Oggi, finalmente rinato, Totò Cascio lancia un segnale a chi è nella sua condizione, e lo fa con una determinazione che lo rende ancora una volta protagonista di primissimo piano della società in cui si muove.
“Non nascondetevi, anzi imparate ad accettarvi; «senza accettarsi, ci si porta dentro l’avversario più feroce. Spesso è necessario toccare il fondo e fare esperienza del dolore, della disperazione, per ripartire. Accettarsi, dicevo; me lo disse anche Andrea Bocelli: “Totò, non è un disonore”. Sono state parole illuminanti”.

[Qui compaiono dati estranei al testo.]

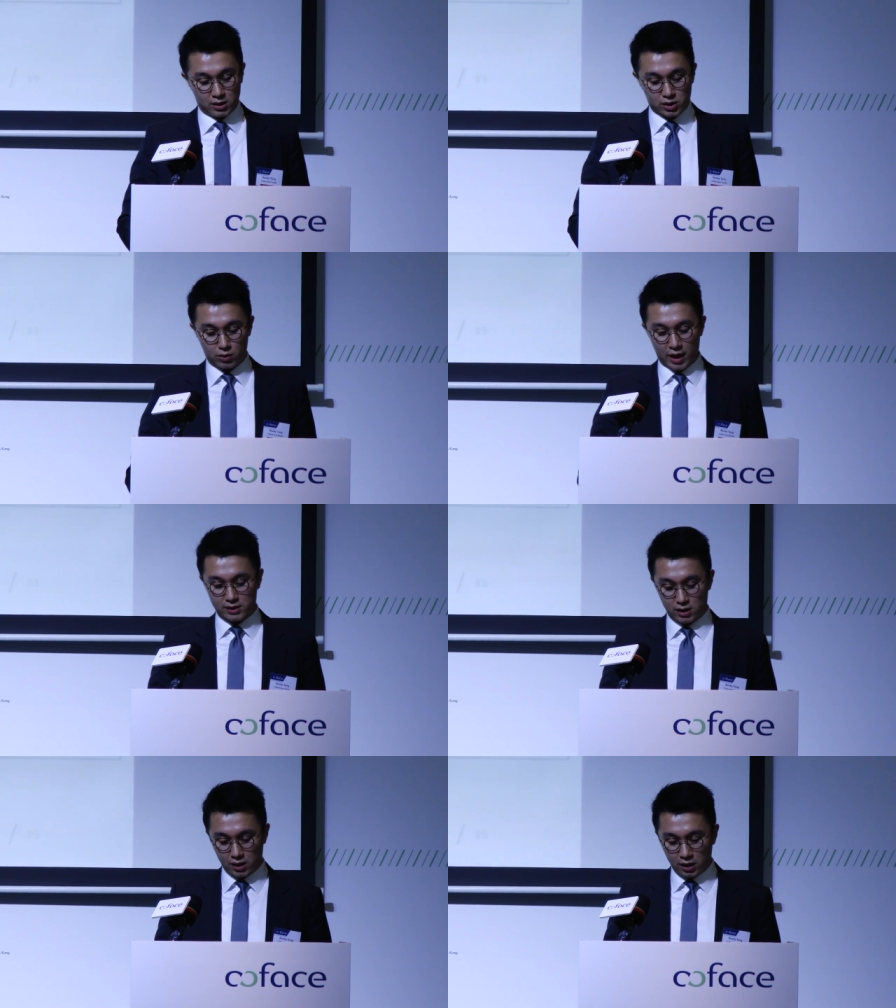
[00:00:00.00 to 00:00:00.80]
So
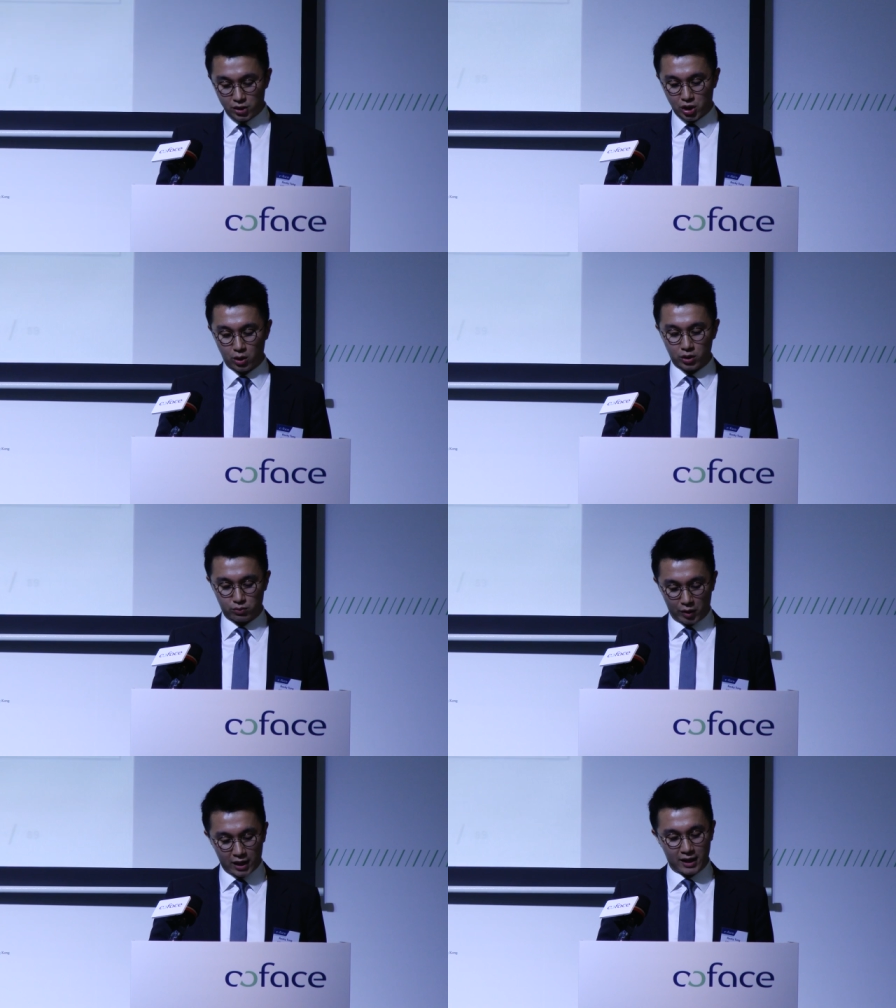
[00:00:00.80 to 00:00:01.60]
as in the chart on the
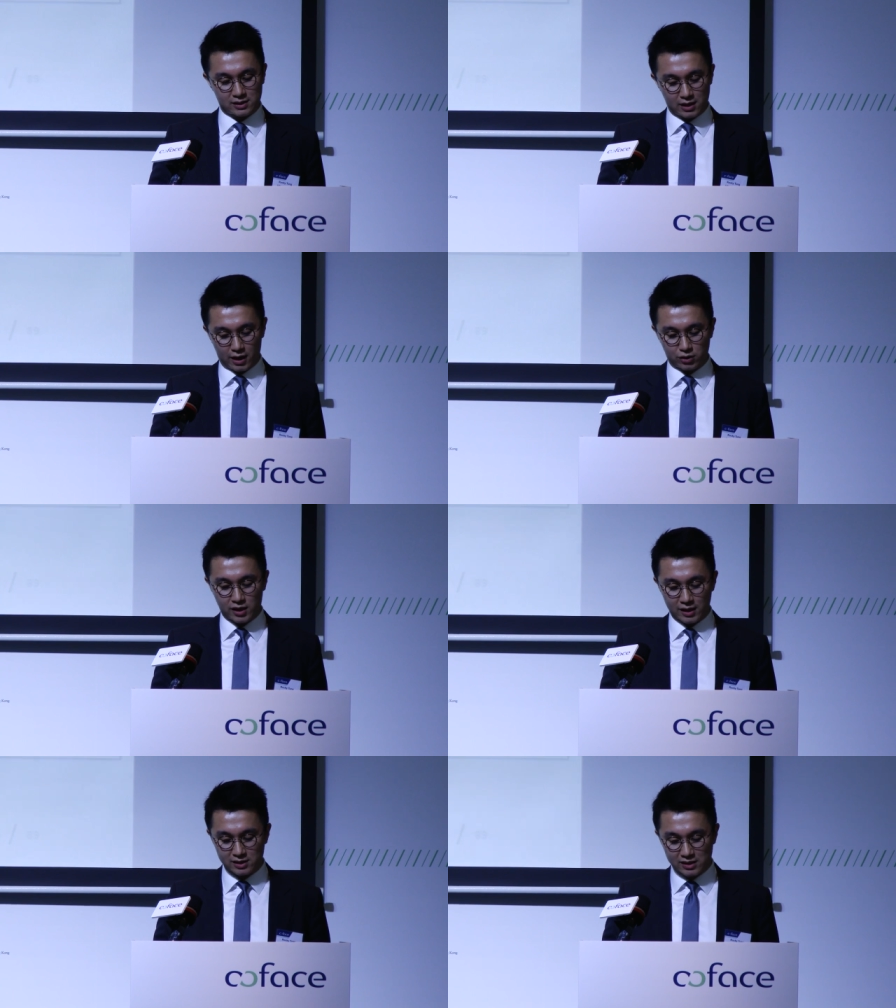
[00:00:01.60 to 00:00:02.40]
right-hand side, you
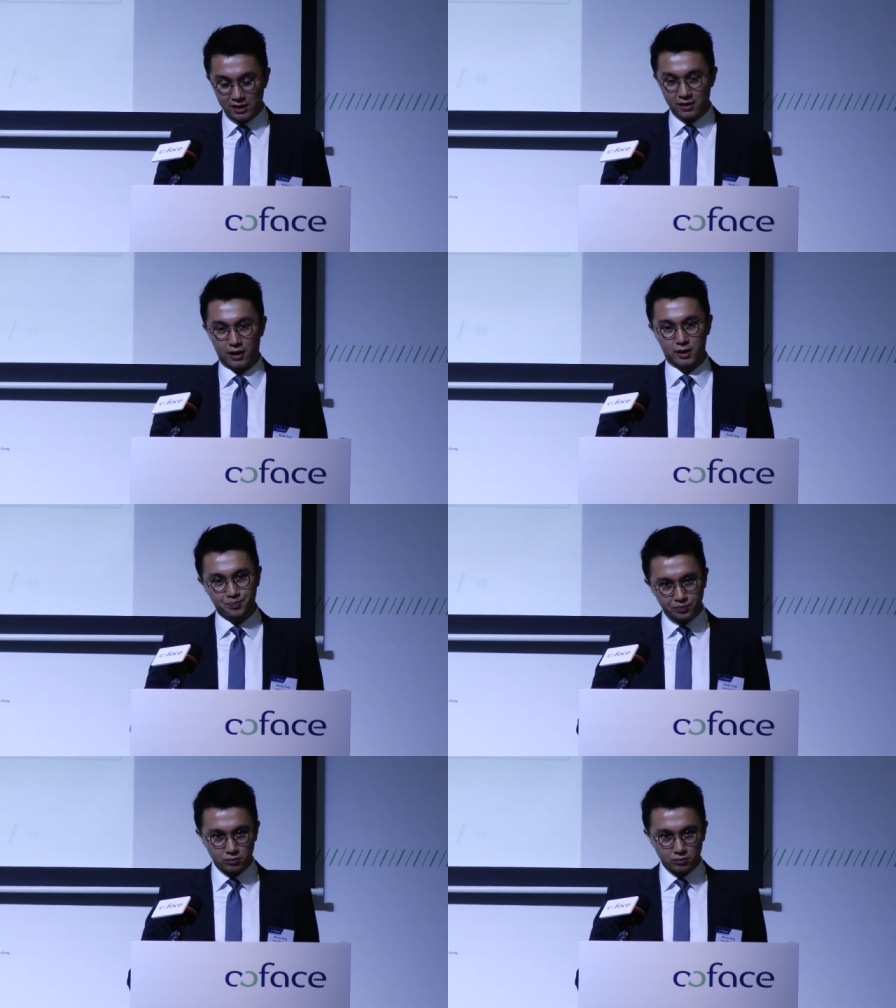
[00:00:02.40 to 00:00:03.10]
can see that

A tratti, straziante il racconto che Totò Cascio fa del suo incontro con Andrea Bocelli. Consapevole della gravita della sua malattia, Totò lo cerca, e alla fine riesce ad incontrarlo, ma qui è lo stesso Andrea Bocelli che nella nota conclusiva del libro ringrazia il bambino di “Cinema Paradiso”.

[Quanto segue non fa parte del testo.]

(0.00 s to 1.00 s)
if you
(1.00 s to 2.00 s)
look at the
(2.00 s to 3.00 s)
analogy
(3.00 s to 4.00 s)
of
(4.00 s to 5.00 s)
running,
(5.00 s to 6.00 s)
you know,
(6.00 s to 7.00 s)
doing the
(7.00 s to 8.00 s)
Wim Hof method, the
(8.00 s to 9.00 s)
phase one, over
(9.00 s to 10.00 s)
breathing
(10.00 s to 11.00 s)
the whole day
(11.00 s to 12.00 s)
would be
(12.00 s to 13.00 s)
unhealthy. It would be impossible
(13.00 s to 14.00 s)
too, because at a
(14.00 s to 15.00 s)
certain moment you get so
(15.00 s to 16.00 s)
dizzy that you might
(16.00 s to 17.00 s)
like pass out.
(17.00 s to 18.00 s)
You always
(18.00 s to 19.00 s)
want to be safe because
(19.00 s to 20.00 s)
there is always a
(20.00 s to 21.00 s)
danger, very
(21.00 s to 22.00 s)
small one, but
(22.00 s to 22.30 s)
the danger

“Sono felice oggi di festeggiare idealmente, attraverso queste poche righe e insieme ai lettori, la bellezza e l’intensità di una storia che parla di rinascita e di presa di coscienza. La testimonianza autobiografica di Totò Cascio ribadisce un concetto a me caro: il paradiso è qui, ogni giorno e a ogni bivio al cui cospetto possiamo scegliere la via del bene. Il paradiso è la serenità conquistata, è la forza dell’amore, è la comprensione che dobbiamo accogliere con incondizionata gratitudine ciò che il buon Dio ha progettato per noi, cercando di far fiorire, quali che siano, gli strumenti meravigliosi che Egli ci dona”.

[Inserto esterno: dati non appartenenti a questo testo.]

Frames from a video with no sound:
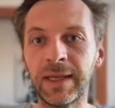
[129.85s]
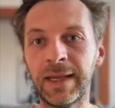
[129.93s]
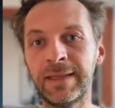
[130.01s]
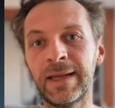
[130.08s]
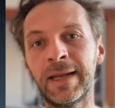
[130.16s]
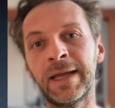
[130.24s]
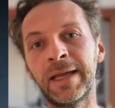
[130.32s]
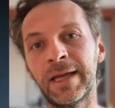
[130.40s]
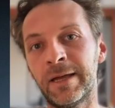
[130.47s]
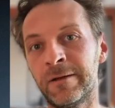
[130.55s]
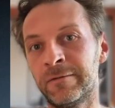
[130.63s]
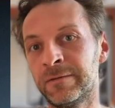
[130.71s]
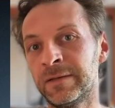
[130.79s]
And then I
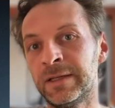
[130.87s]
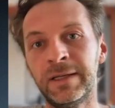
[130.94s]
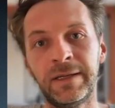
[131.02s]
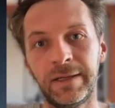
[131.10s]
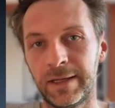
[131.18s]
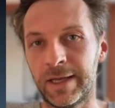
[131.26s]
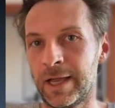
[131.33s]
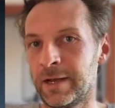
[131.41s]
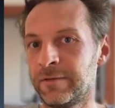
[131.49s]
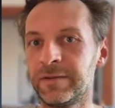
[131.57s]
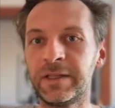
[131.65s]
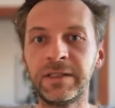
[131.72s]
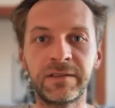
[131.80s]
have,
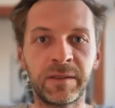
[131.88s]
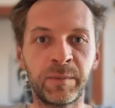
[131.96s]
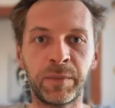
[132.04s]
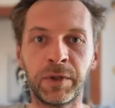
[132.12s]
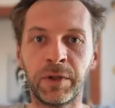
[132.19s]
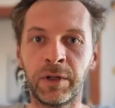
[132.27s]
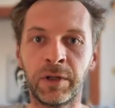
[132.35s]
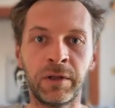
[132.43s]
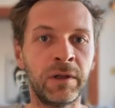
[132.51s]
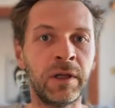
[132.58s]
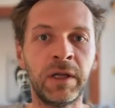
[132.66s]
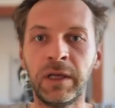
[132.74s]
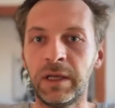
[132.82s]
again, very simple,
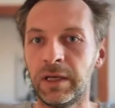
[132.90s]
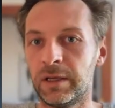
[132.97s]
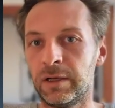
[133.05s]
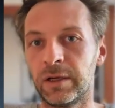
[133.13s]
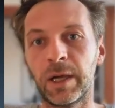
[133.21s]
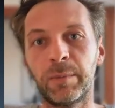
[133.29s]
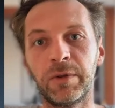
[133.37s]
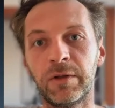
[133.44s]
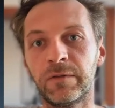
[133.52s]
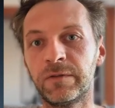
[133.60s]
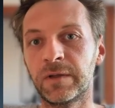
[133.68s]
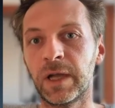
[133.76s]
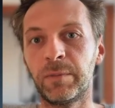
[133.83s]
couple
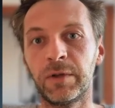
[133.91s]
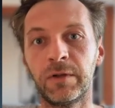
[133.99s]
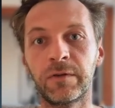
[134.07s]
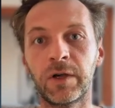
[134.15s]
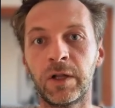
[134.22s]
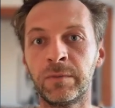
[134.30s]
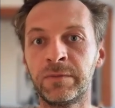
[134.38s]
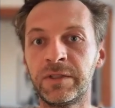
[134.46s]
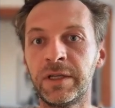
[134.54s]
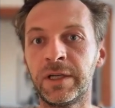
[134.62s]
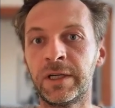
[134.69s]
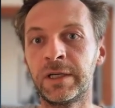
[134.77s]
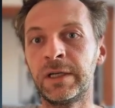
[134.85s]
of columns
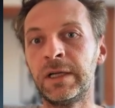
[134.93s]
here.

Dietro questa tragedia personale si muove la storia di un attore e di un artista che diventa un personaggio televisivo partecipando da bambino al Maurizio Costanzo Show. Recitare poi in “Nuovo Cinema Paradiso” di Giuseppe Tornatore gli porta il successo internazionale e la conquista del BAFTA, il British Academy of Film and Television Arts, nella categoria attore non protagonista. Fu il più giovane di sempre a riceverlo. Nei primi anni Novanta Cascio partecipa ad alcuni film nel ruolo di coprotagonista, “Diceria dell’untore” di Beppe Cino nel 1990 e, nello stesso anno “C’era un castello con 40 cani” di Duccio Tessari e “Stanno tutti bene”, ancora di Tornatore, “Jackpot” di Mario Orfini nel 1992, “Festival” di Pupi Avati nel 1996. Incide un 45 giri con Fabrizio Frizzi dal titolo “L’orso” e nel 1999 riappare sugli schermi ne “Il morso del serpente” di Luigi Parisi. Poi, dopo un’assenza di 16 anni, nel 2014 è tra gli interpreti di “Protagonisti per sempre” di Mimmo Verdesca, film vincitore nel 2015 del Giffoni Film Festival come miglior documentario, in cui, per la prima volta, dopo anni di lontananza dalle scene, racconta le esperienze e le scelte che hanno caratterizzato la sua carriera e la sua vita di attore bambino tra i più popolari del mondo.
A volte la realtà supera la finzione. Così è stato per Totò Cascio.